● What is being asked
When you reach the line with "[1.07-2.13s]" in the records below, begin transcribing exactly and continue up to and including the line with "Verbatim transcript: He's", leaving out every picture.

● Saved data entries
-- Opening Marker --
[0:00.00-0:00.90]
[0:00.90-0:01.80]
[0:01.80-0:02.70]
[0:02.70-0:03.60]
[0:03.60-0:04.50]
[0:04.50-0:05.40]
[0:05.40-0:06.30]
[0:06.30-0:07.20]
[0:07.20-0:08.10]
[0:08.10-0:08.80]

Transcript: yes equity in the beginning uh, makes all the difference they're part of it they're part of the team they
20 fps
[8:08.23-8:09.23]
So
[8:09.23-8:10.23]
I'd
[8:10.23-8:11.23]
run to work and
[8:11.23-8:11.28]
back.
-- Closing Marker --
-- Opening Marker --
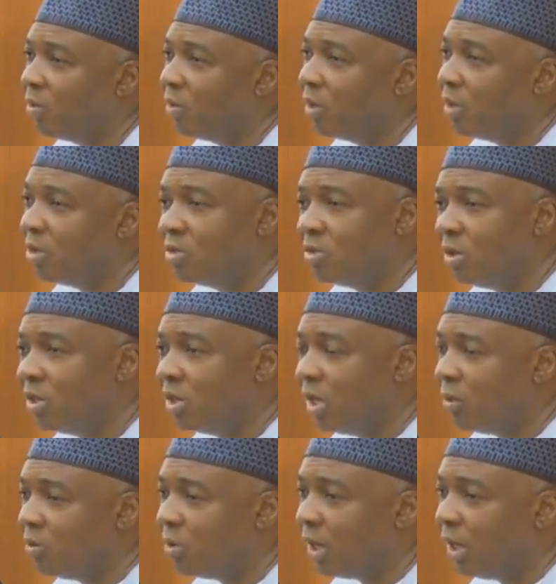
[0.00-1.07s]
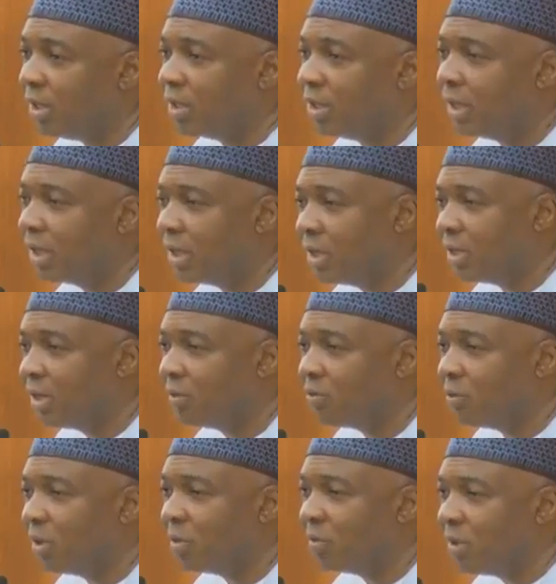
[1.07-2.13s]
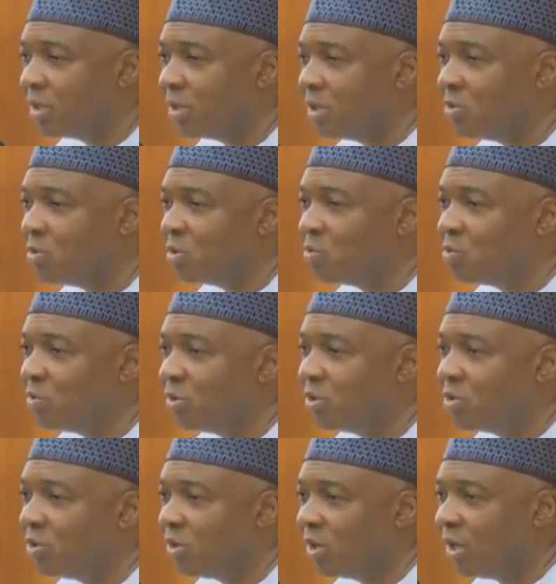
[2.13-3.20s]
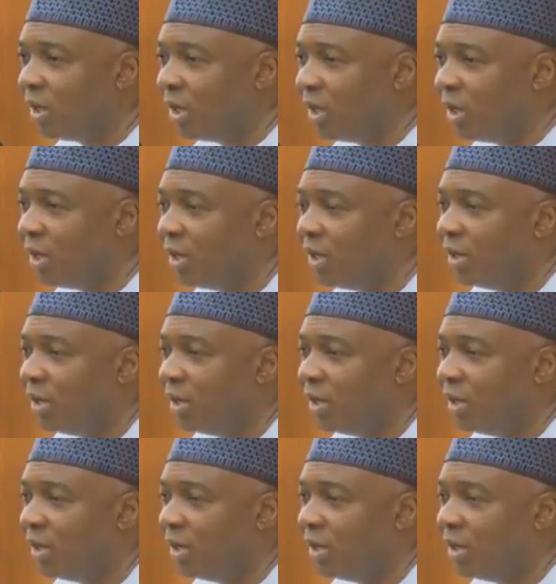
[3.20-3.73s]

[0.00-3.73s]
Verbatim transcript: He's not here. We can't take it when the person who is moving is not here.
-- Closing Marker --
● Result
[1.07-2.13s]
[2.13-3.20s]
[3.20-3.73s]

[0.00-3.73s]
Verbatim transcript: He's not here. We can't take it when the person who is moving is not here.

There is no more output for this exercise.